The stack now looks like the following (on x86, the stack grows downwards, so the oldest value is at the top):

╔═════════════════╗           direction of growth
║        0        ║                   |
╠═════════════════╣                   |
║    0x68732F2F   ║                   V
╠═════════════════╣
║    0x6E69622F   ║ <----
╠═════════════════╣     |
║        0        ║     |
╠═════════════════╣     |
║ pointer to ...  ║  ----
╚═════════════════╝            (lowest address)

---

; Place the value 0xB (11) in the AL register, which is the bottom 8 bits of EAX.
; The value in EAX specifies the sub-function to be executed when the interrupt is raised.
; (Note that setting only the bottom 8 bits is safe because we already zeroed EAX.)
mov    al,0xb

; Raise an interrupt, passing control to interrupt vector 0x80.
; On Unix systems, this is how you make a system call.
; This is why we went through all the trouble of pushing those values onto
; the stack: this is how parameters are passed through to the system call.
int    0x80 

Not being a Unix guru, I'd have to look up the system call number (in this case, 0xB) to see what it does. Turns out, 0xB maps to sys_execve, which executes the specified binary. It expects a pointer to the file to execute in EBX, a pointer to the command-line parameters in ECX, and a pointer to the environment block in EDX. Recall that, in the foregoing code, these registers were all initialized to contain pointers into various places on the stack.

Answer 2

A few hard-coded values are being pushed onto the stack, then a pointer into the stack itself is pushed. Finally, the EAX register is left with the final loaded value, and EBX, ECX and ESP are left pointing to locations on the stack.
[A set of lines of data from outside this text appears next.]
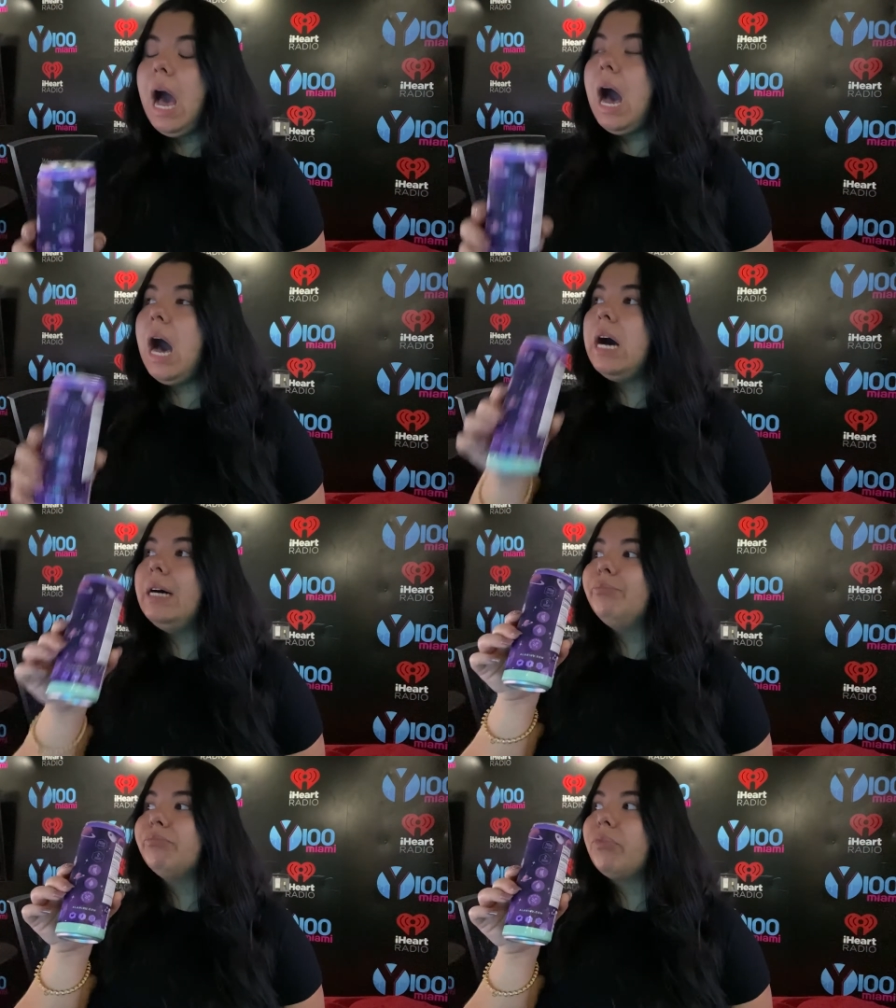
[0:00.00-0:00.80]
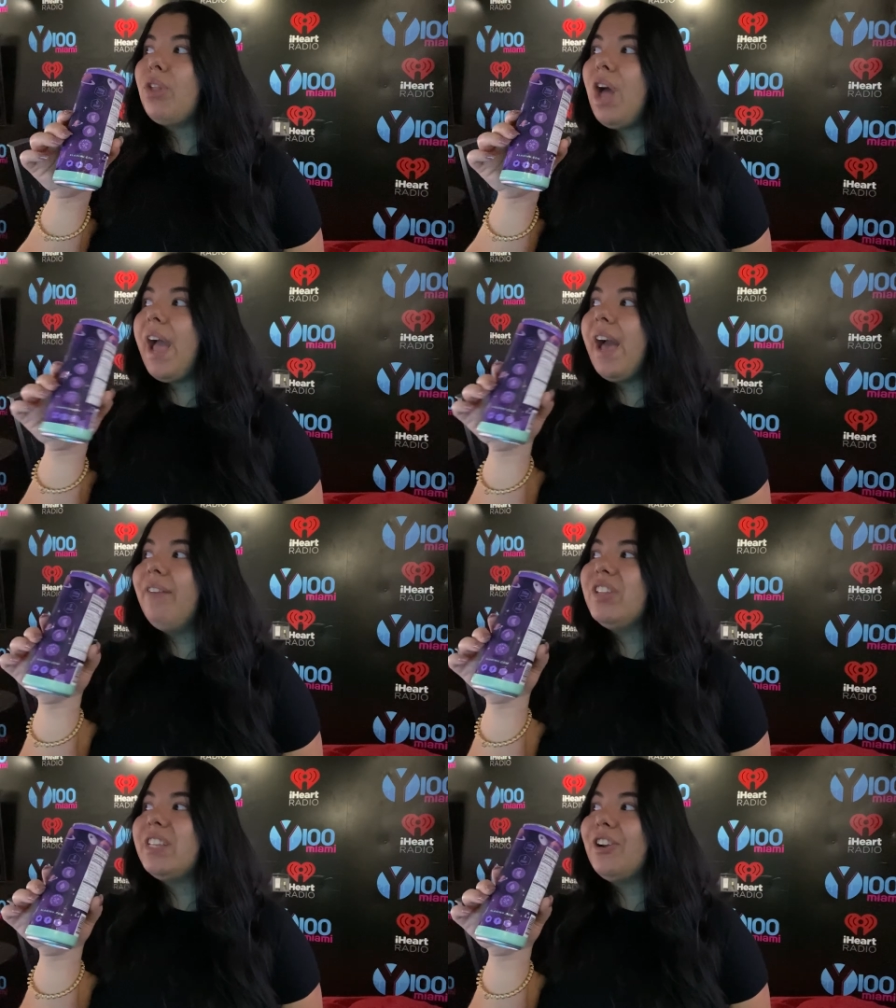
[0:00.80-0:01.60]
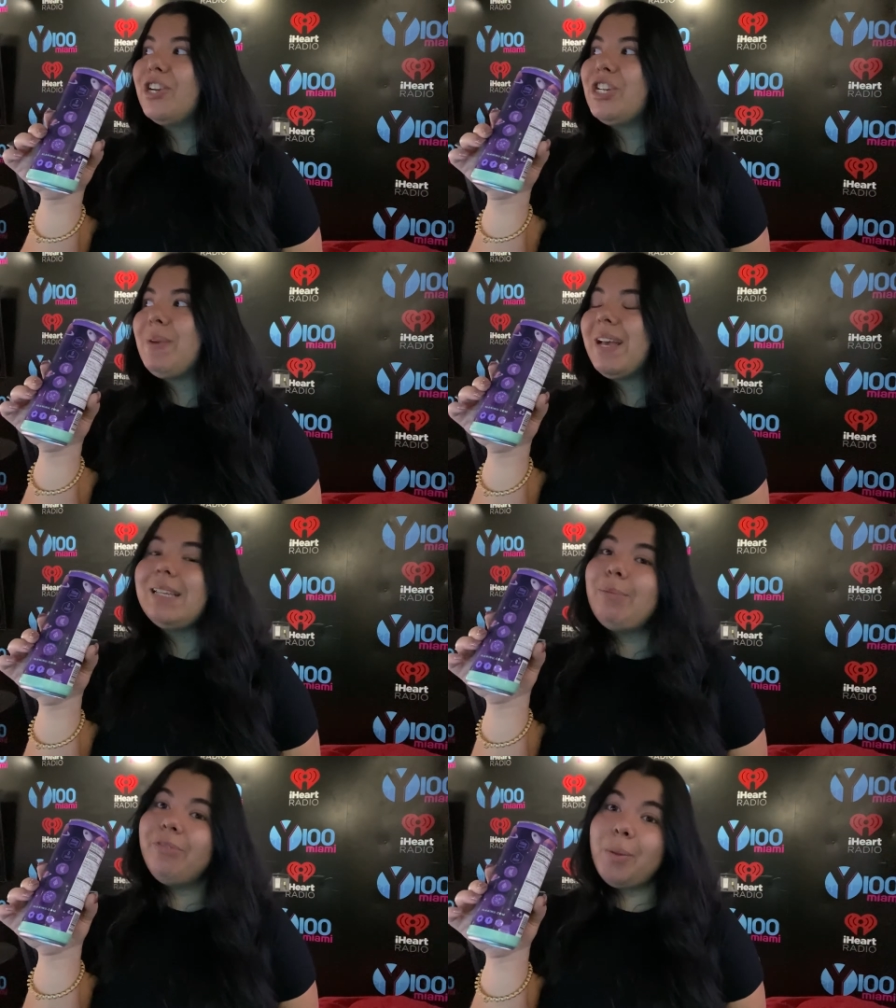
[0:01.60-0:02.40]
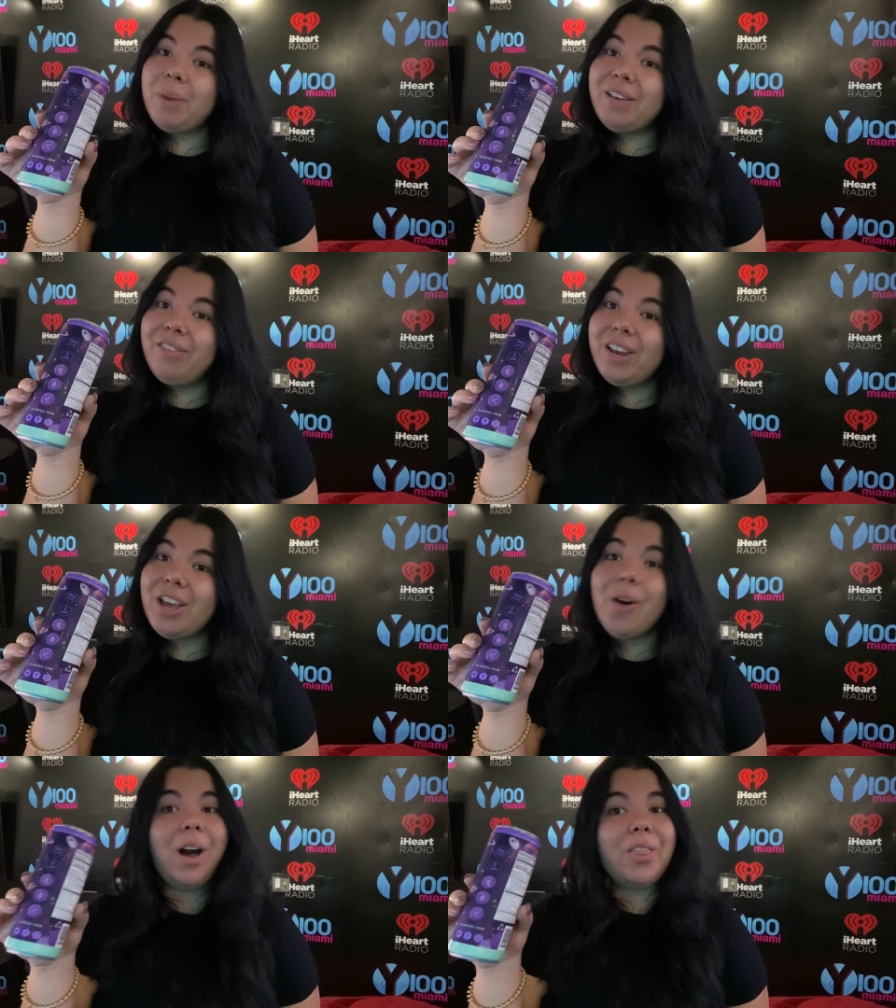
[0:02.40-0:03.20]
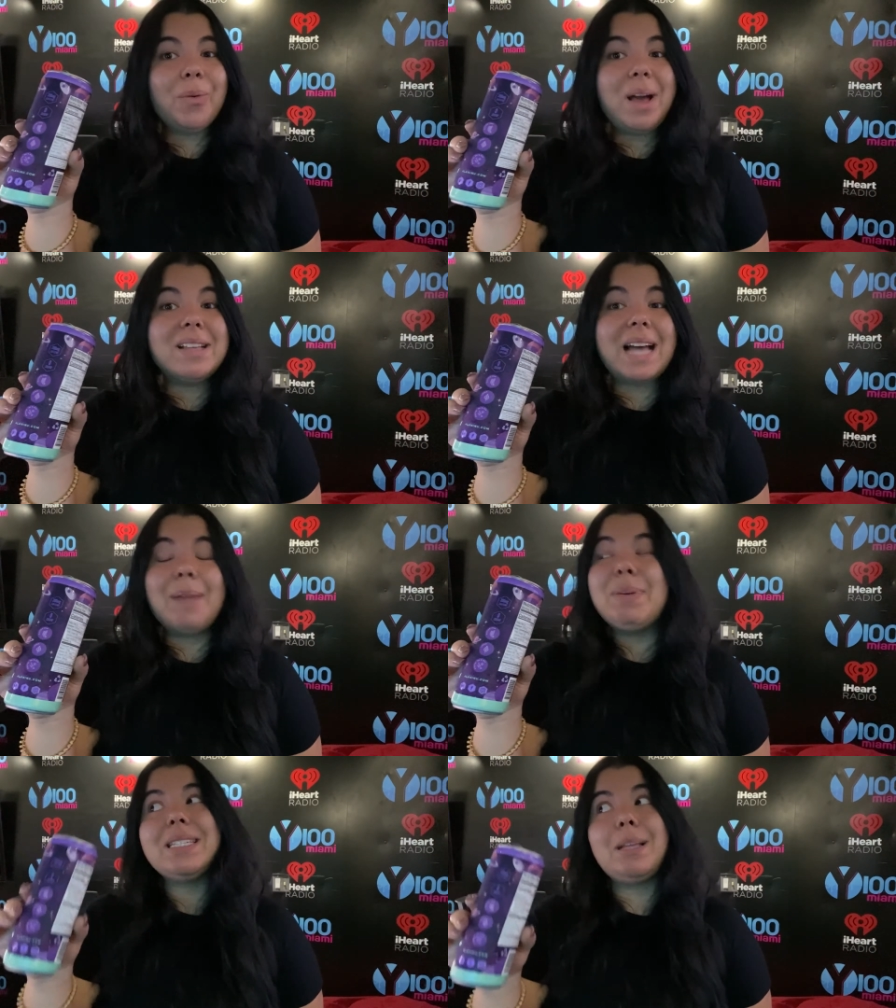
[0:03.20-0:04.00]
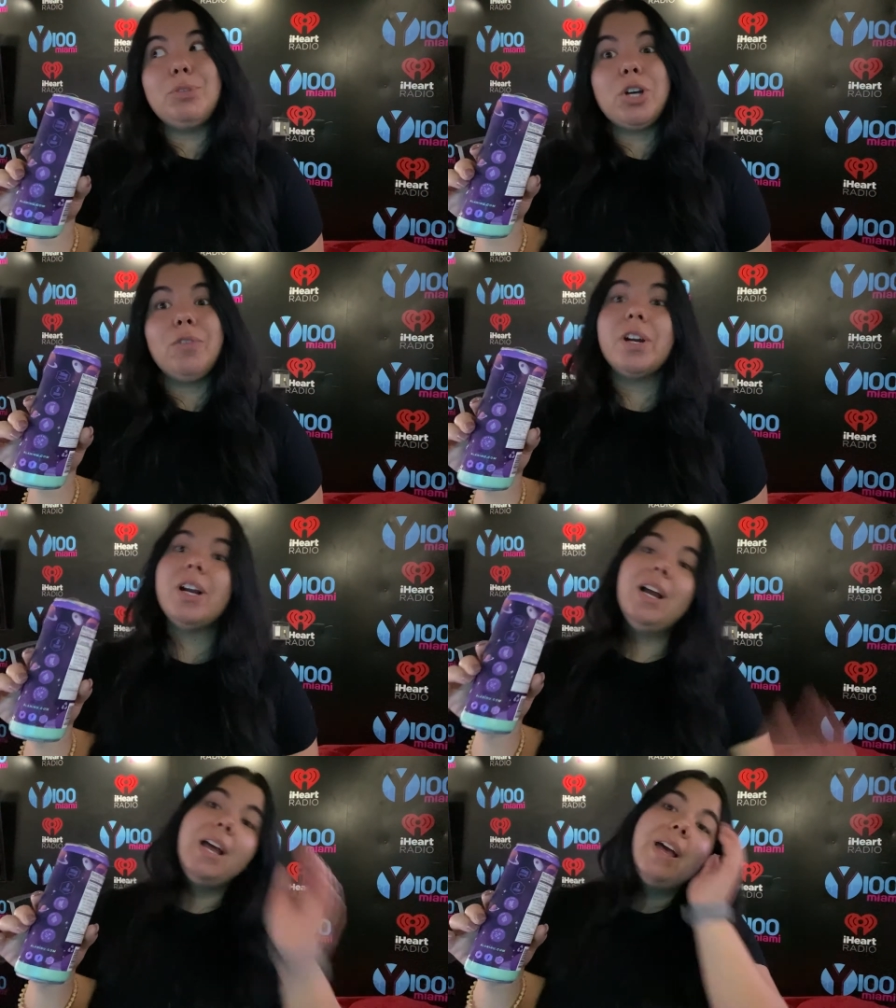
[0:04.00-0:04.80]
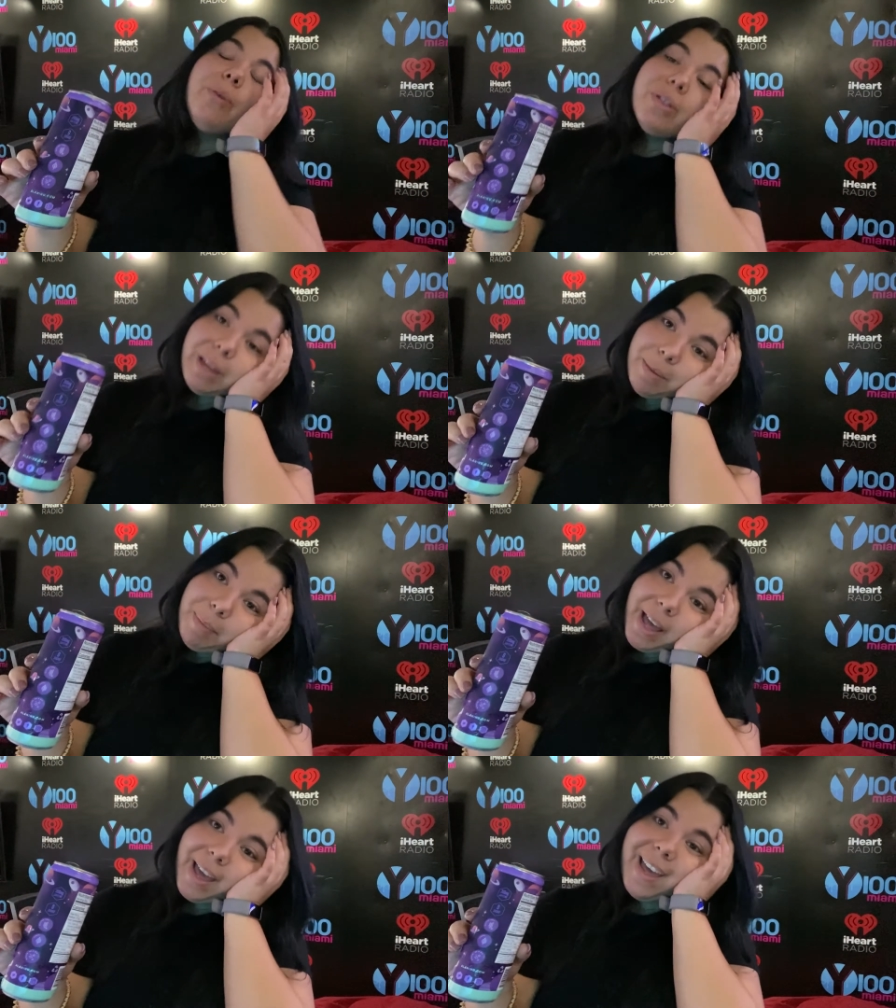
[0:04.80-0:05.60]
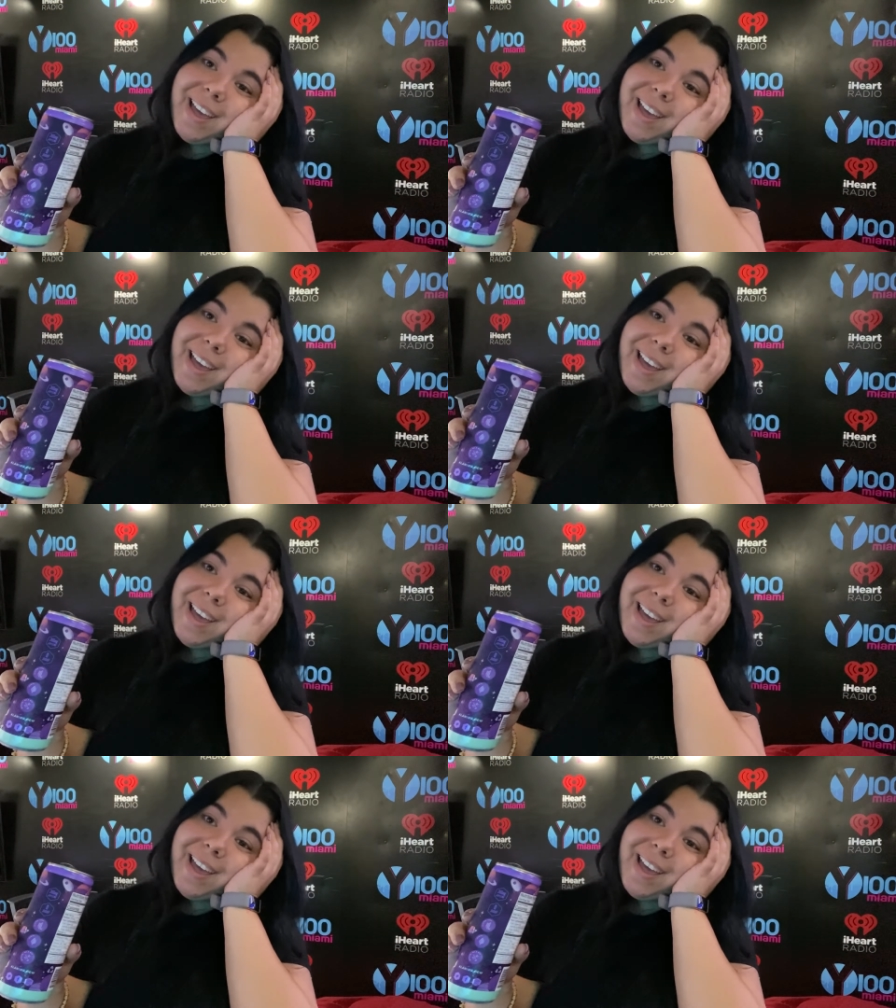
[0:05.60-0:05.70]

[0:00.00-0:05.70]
I have this energy because I'm filming a video. Otherwise, I'd be slumped over with like my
    STACK (from highest address to lowest):
                                    0
                                    0x68732f2f
                        /->     /-> 0x6e69622f
                        |       |   0             (arg[1])
                        |  /->  \-- arg[0]
                        |  |   
    EAX = 0xb           |  |   
    EBX(arg[0]) = ------/  |  
    ECX(&arg[0]) = --------/ 
    ESP = Same as ECX

As @PaulR suggests, that must be an execve and so it'd be something close to this in C:

char *arg[2] = { "/bin//sh", 0 };
execve(arg[0], &arg[0], envp);

(The envp value is not available in this code snippet. It would be whatever is in EDX. If that's the entire program, presumably EDX is zero on entry - and on linux, a null pointer is interpreted as an empty environment list.)